No me enfadaba con él, de verdad, no podía; simplemente, no me salía. Yo creo que él lo sabía. Desde el principio me había dejado encandilar por su sonrisa, por su voz, por sus bromas y sus dejes y muy pronto empezó a decirme que yo le gustaba mucho, que se estaba enamorando de mí y que me quería. Y yo le dejaba, le permitía que me dijera todo aquello. Me encantaba, aunque sabía que no estaba bien que fuéramos tan rápido, que en apenas un par de meses estuviéramos hasta el cuello en una relación. Supongo que hice lo que proclaman tantos mensajes, tantos autores y tantos artistas: me adherí a la filosofía del
carpe diem
; me dejé llevar y viví el momento con toda la intensidad que logré encontrar en mi capacidad inmanente de desear.

Y durante aquellos momentos fui feliz, fui jodidamente feliz.

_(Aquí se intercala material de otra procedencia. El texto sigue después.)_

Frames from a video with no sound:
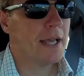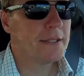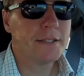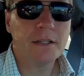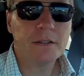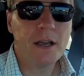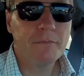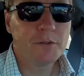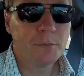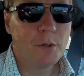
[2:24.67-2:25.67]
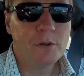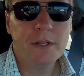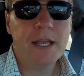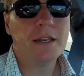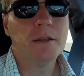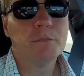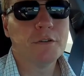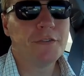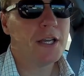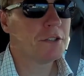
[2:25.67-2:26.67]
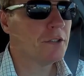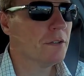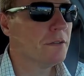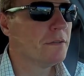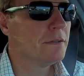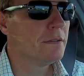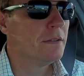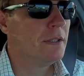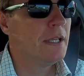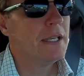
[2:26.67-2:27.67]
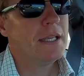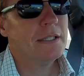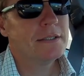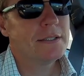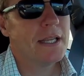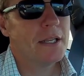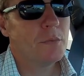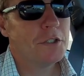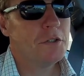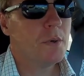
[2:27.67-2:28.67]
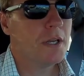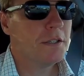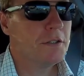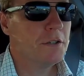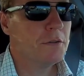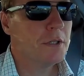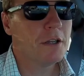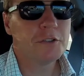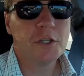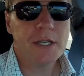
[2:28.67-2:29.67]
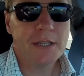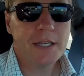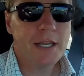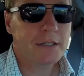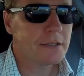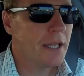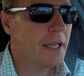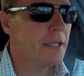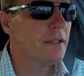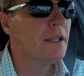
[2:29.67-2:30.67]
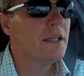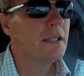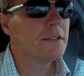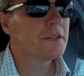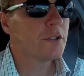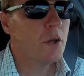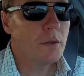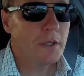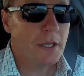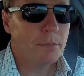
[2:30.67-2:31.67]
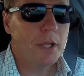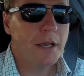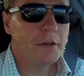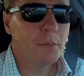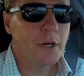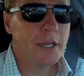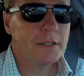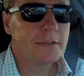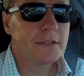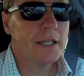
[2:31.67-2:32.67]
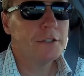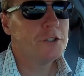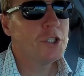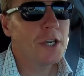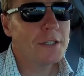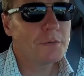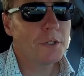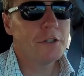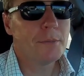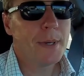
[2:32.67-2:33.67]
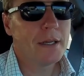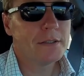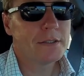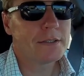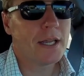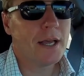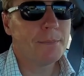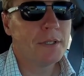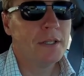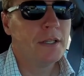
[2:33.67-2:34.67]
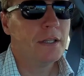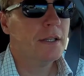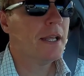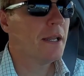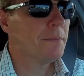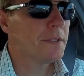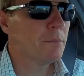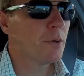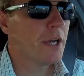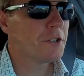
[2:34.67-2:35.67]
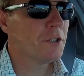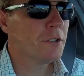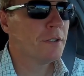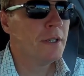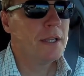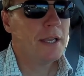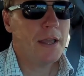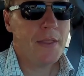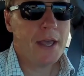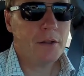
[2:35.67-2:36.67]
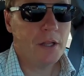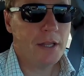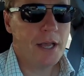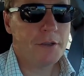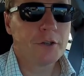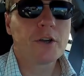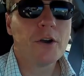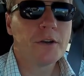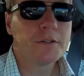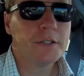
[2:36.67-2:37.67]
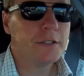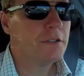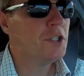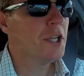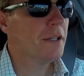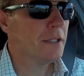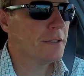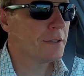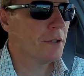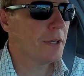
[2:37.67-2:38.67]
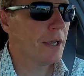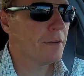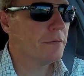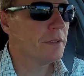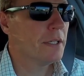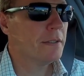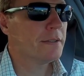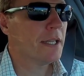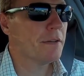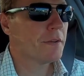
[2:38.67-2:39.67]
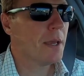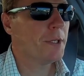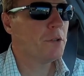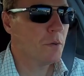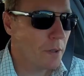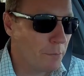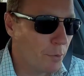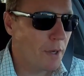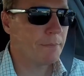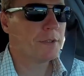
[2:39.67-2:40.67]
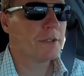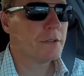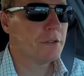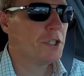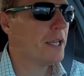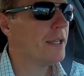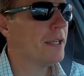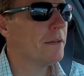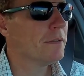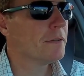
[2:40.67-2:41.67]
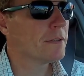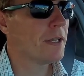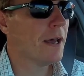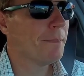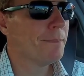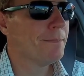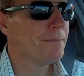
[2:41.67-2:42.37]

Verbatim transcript: That's uncomfortable and unprofessional. Instead, what you want to do, and I'll show you at the next light, is slowly apply your brakes. And just when you're about to stop, let up some pressure, and that'll allow your car to gently slow down instead of coming to an abrupt shaking stop.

Pero luego él me dejó. Sin más.

Una copa de vino

Sábado, nueve de la noche. A estas horas, como es costumbre en mi vida, yo debería estar cenando cualquier cosa y decidiendo qué ropa ponerme; o, como dice Jorge, qué conjunto de putita agenciarme para ligar. Sin embargo, estoy arreglado, con facha de niño bueno y cara de no haber roto nunca un plato esperando en una plazoleta a que llegue Ojos Bonitos.

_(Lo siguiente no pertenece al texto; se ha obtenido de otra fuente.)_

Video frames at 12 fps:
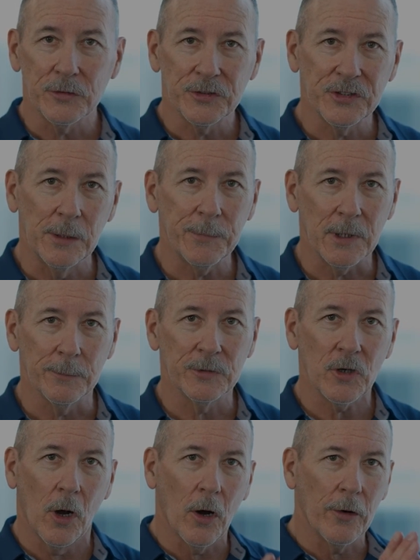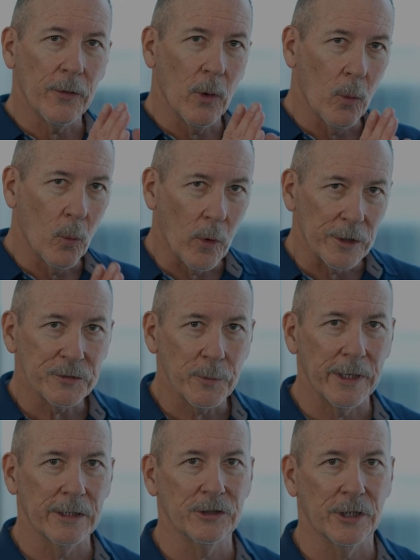symptoms are the worst
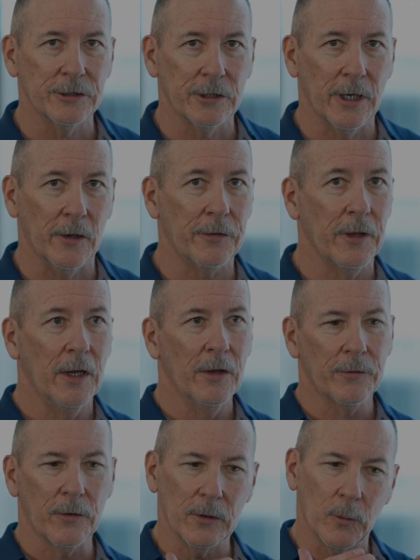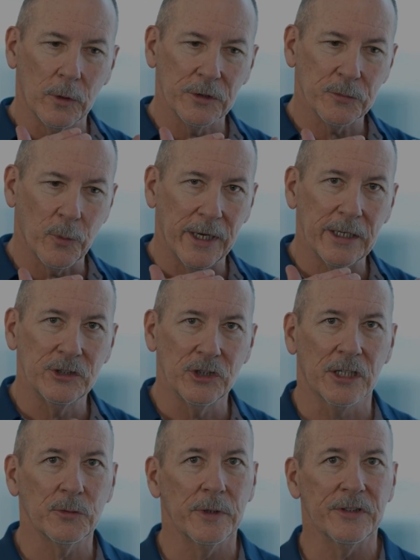way to judge your health. They're the worst way to
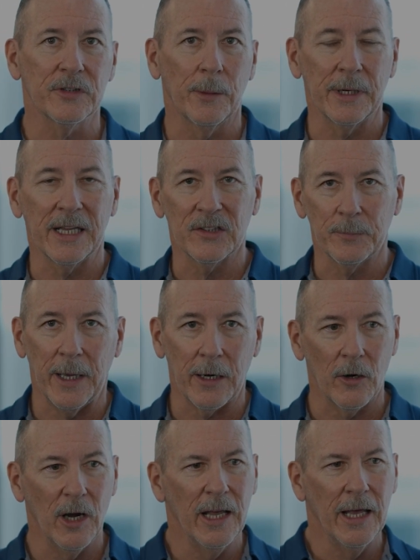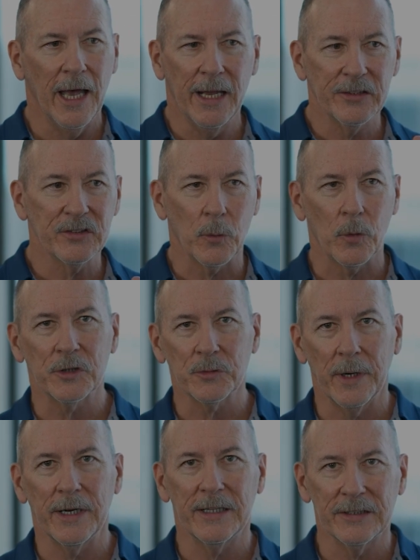judge when somebody gets better. And it's the worst
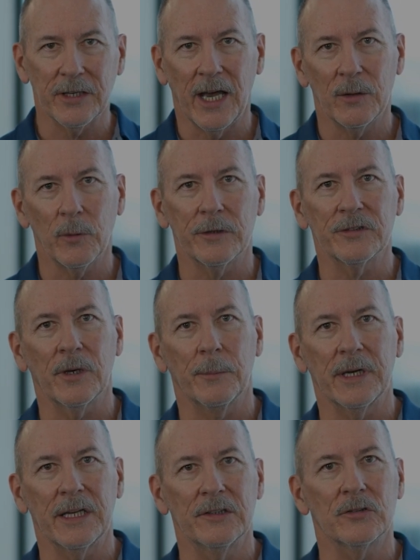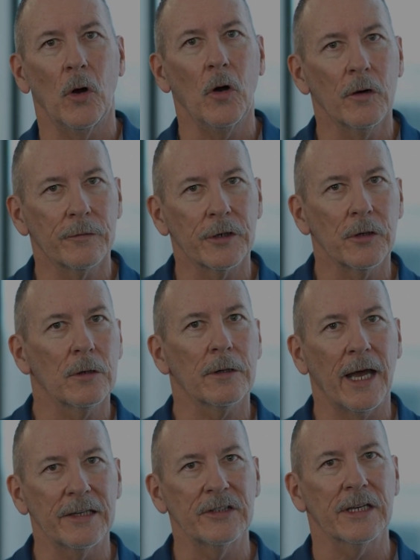way to decide whether somebody is
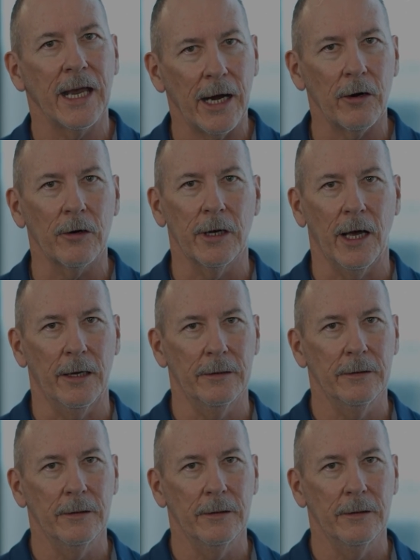overutilizing care or not.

Porque, para información de ustedes, mis fieles lectores, Ojos Bonitos me llamó. Ayer, justo ayer. Aún estaba dormido, aunque era la una de la tarde: el concierto se había extendido hasta las tantas y me había emborrachado considerablemente. Mi móvil comenzó a sonar, rompiendo mis sueños más dulces y resacosos. Lo peor es que supuse automáticamente que quien me telefoneaba era Jorge y respondí sin mirar el identificador de llamada mediante una voz de lo más pastosa que, para colmo, esbozó, sin preámbulos, ni anestesia, ni nada:

—Dime, zorra.

—Vaya. No sé qué decir.

A ver, yo sé que está mal, que lo que hice está mal, pero seamos francos: hace demasiado tiempo que no me llama nadie que pueda escandalizarse por esta expresión. Hace siglos que no me telefonean para concertar una entrevista de trabajo, para algo importante, para concederme una beca o para pedirme una cita. Los únicos que me llaman son mis amigos de toda la vida y los teleoperadores de Vomistar para que me cambie de compañía con una insistencia verdaderamente enervante. Tanto a unos como a otros el apelativo de zorra no debe sorprenderles cuando sale de mi boca.